How to orchestrate Databricks jobs from Azure Data Factory using Databricks REST API

A better (and cheaper) way of controlling your jobs than using Azure Data Factory official Databricks notebook connector.

Iván Gómez Arnedo
9 min readOct 5, 2021

Azure Data Factory (ADF) is a very powerful tool for process orchestration and ETL execution within the Azure suite. Indeed, it has its limitations and many will prefer to use open source alternatives such as Airflow, but Azure Data Factory could be a very good alternative in case you use Azure.

Disclaimer

In this article you are NOT going to find:

  • Description and differences between similar tools (EX: Azure Data Factory and Airflow).
  • Description of simple processes already well described in the official documentation.
  • Extensive descriptions of the tools to be used (you should have a basic knowledge of these tools).
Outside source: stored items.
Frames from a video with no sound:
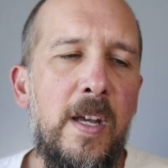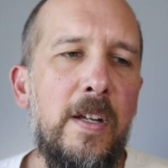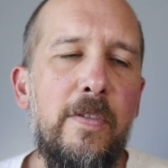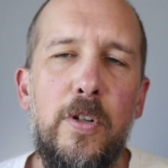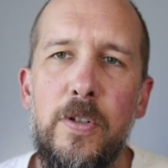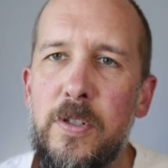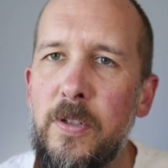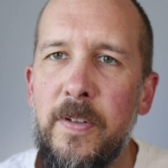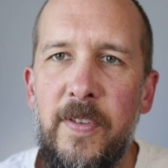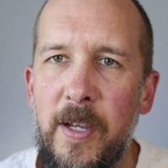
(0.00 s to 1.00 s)
Of course,
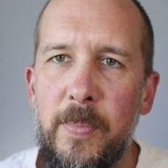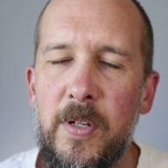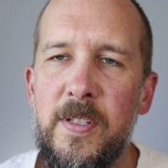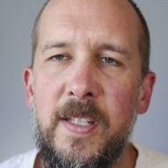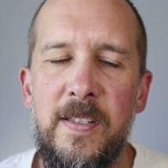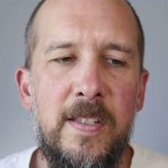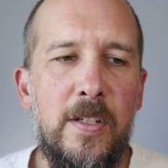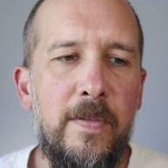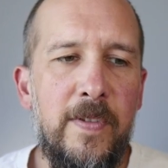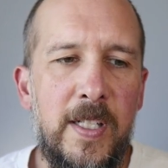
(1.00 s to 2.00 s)
all of that process is
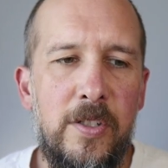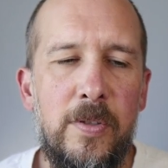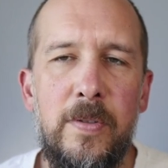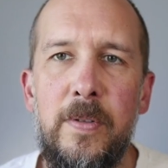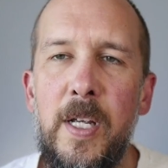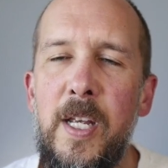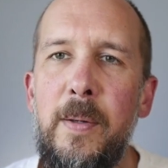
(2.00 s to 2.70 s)
confidential,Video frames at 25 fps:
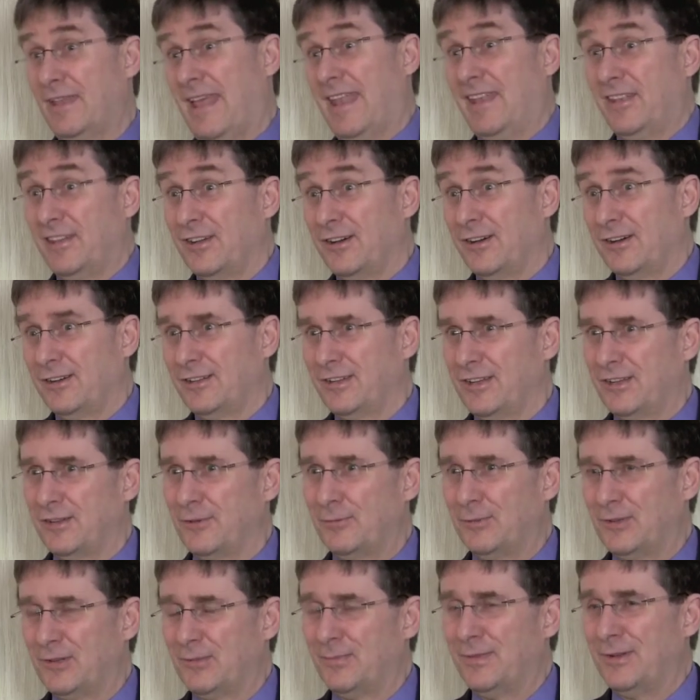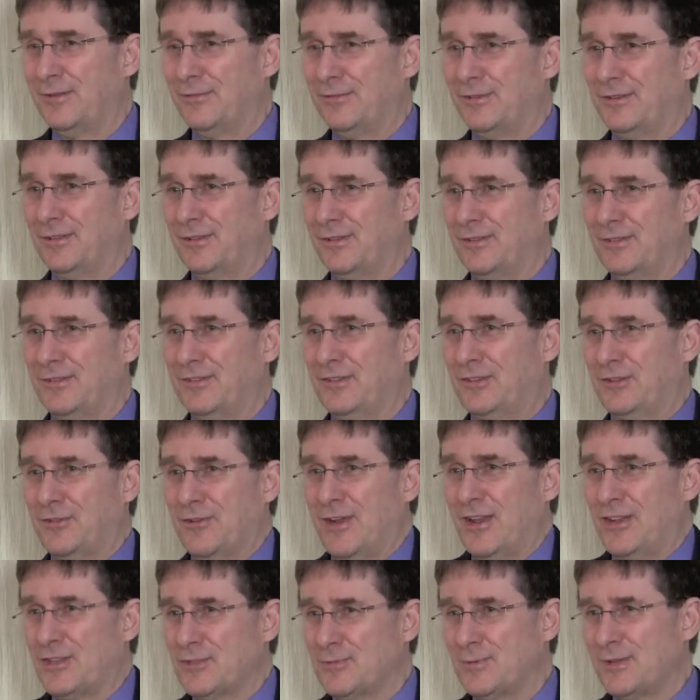Antarctica was a bit of a
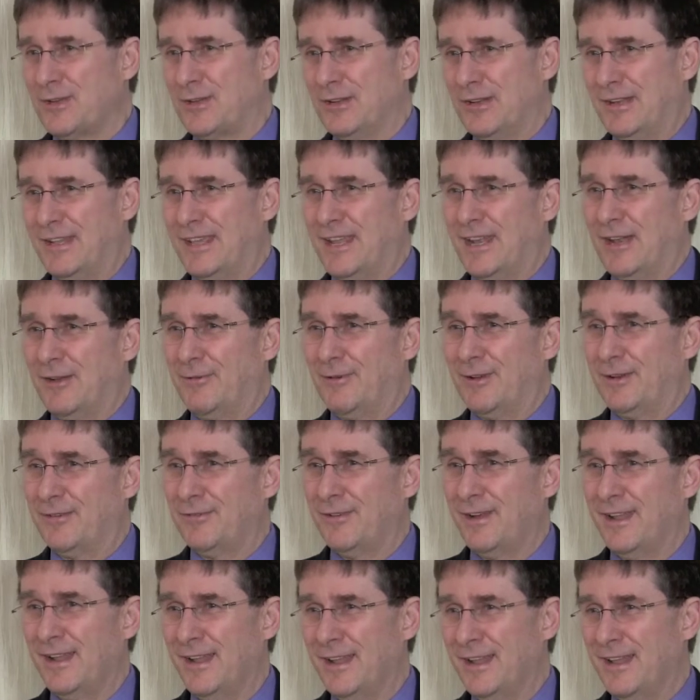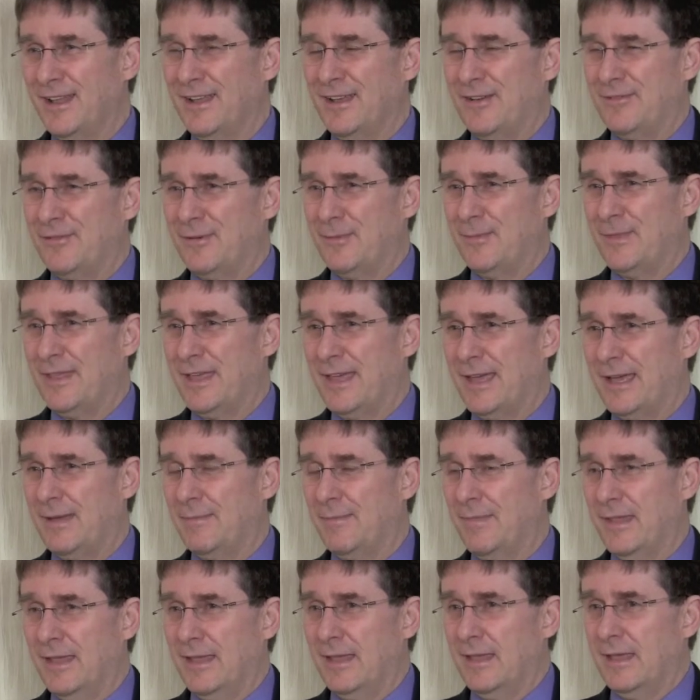stretch, we couldn't get anyone from there.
In this article you will find:

  • Practical examples of real use cases in which I had to design and think of alternatives since I could not find anything similar on the internet.
  • Examples that do not reinvent the wheel. I’m a lazy guy, every time that something is already explained I will add a link to that article/documentation.

Real Use Case

A real use case in which Azure Data Factory and Databricks are used together can be seen in following architecture where Azure Data Factory performs the Extraction and Load, meanwhile Databricks performs the Transformations of an ETL process:

Example of Data Platform in Azure

All the different source systems (see left part of previous image) could inform Azure Data Factory when there is new data available by updating the State Storage External System (See below).
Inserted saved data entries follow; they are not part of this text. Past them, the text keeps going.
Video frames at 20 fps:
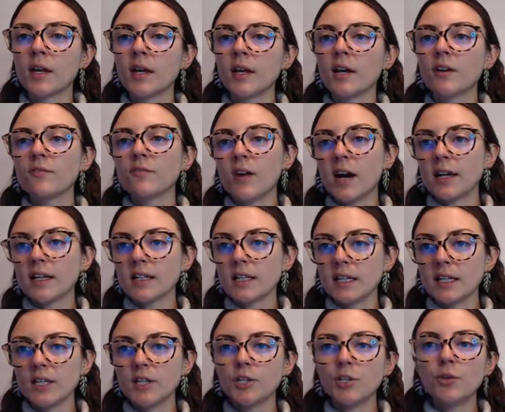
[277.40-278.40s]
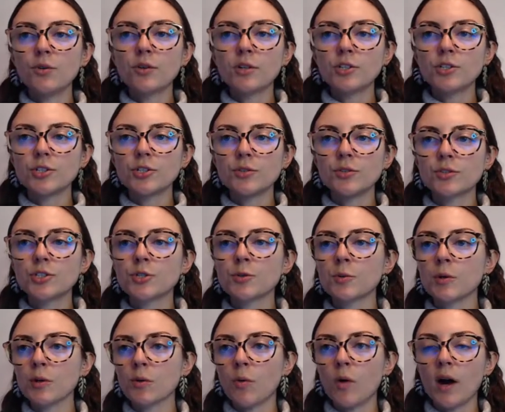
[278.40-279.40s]
Finally, you can choose to
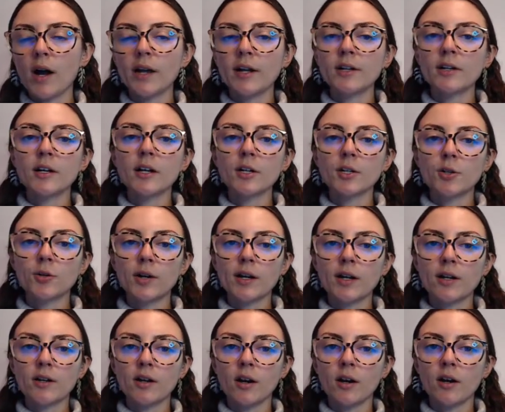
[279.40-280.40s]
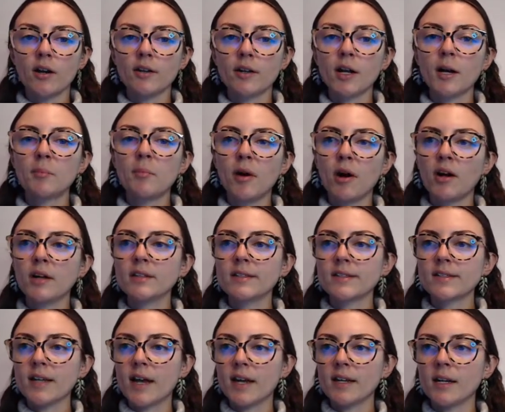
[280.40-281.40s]
require a credit card upon
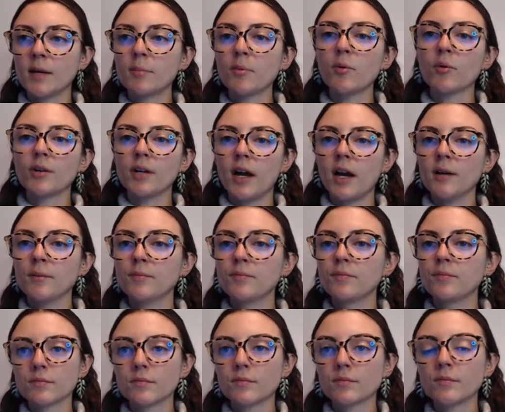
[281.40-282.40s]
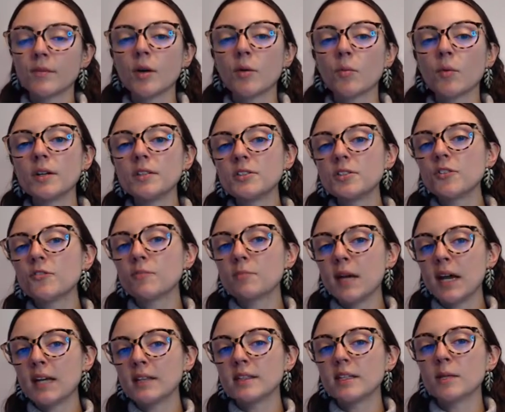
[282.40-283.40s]
sign up or not. Once you've
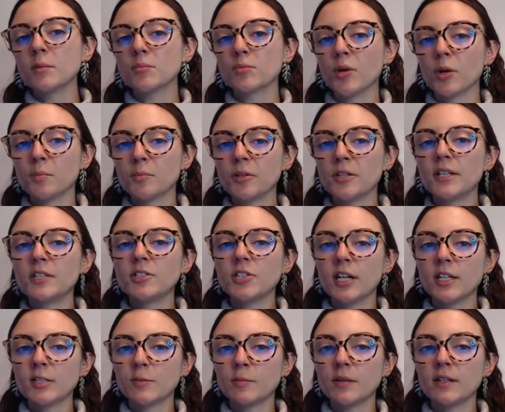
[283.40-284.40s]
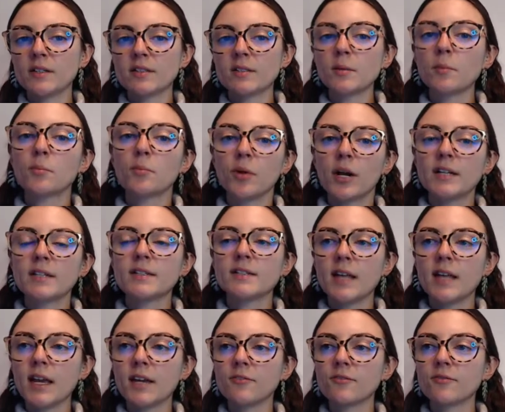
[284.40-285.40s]
made the appropriate adjustments, press
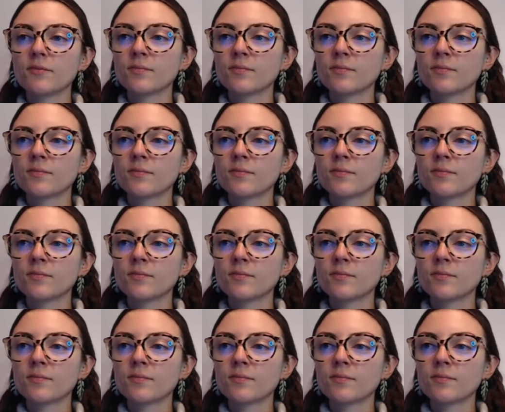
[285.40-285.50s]
Save.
This approach can be used when there is a real need of process/insert data just when new data becomes available (If this is not the case, then a normal Schedule trigger can be used). It can also be used in a Event-driven architecture (See article below): when creating new events to inform that the data is available or when reading new events when the data is available.

Execute Databricks jobs from Azure Data Factory

Depending on the use case (many simultaneous executions or some eventual jobs) you will have to use two different approaches:

Activities won’t end until related notebooks have finished.
  • If what you are looking for is to execute multiple (more than 20) simultaneous jobs and to monitor them asynchronously, keep reading :).
Activities finish when the call to REST API has been completed.

Limitations of the native connector (synchronous orchestration)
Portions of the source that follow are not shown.